> [Task to carry out] The entries below need to be transcribed exactly, without their images.

[Saved entries]
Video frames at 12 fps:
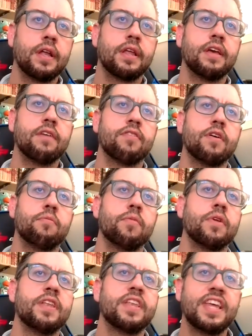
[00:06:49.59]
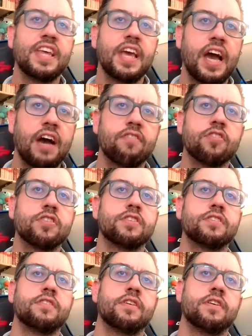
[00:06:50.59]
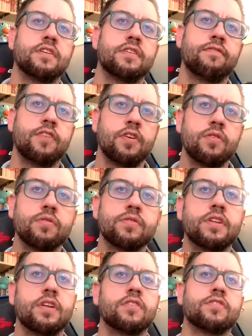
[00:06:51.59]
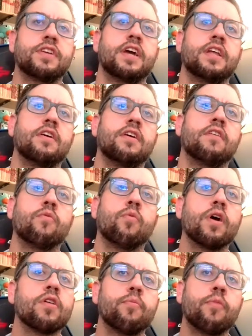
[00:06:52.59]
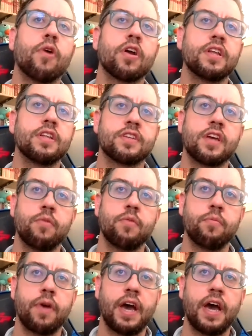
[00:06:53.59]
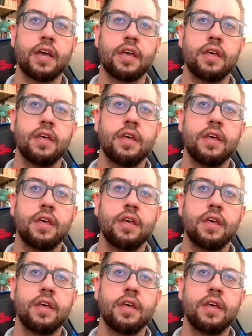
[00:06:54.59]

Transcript: and give them de-averaged views and understanding of where the market is coming back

> [Written solution]
Video frames at 12 fps:
[00:06:49.59]
[00:06:50.59]
[00:06:51.59]
[00:06:52.59]
[00:06:53.59]
[00:06:54.59]

Transcript: and give them de-averaged views and understanding of where the market is coming back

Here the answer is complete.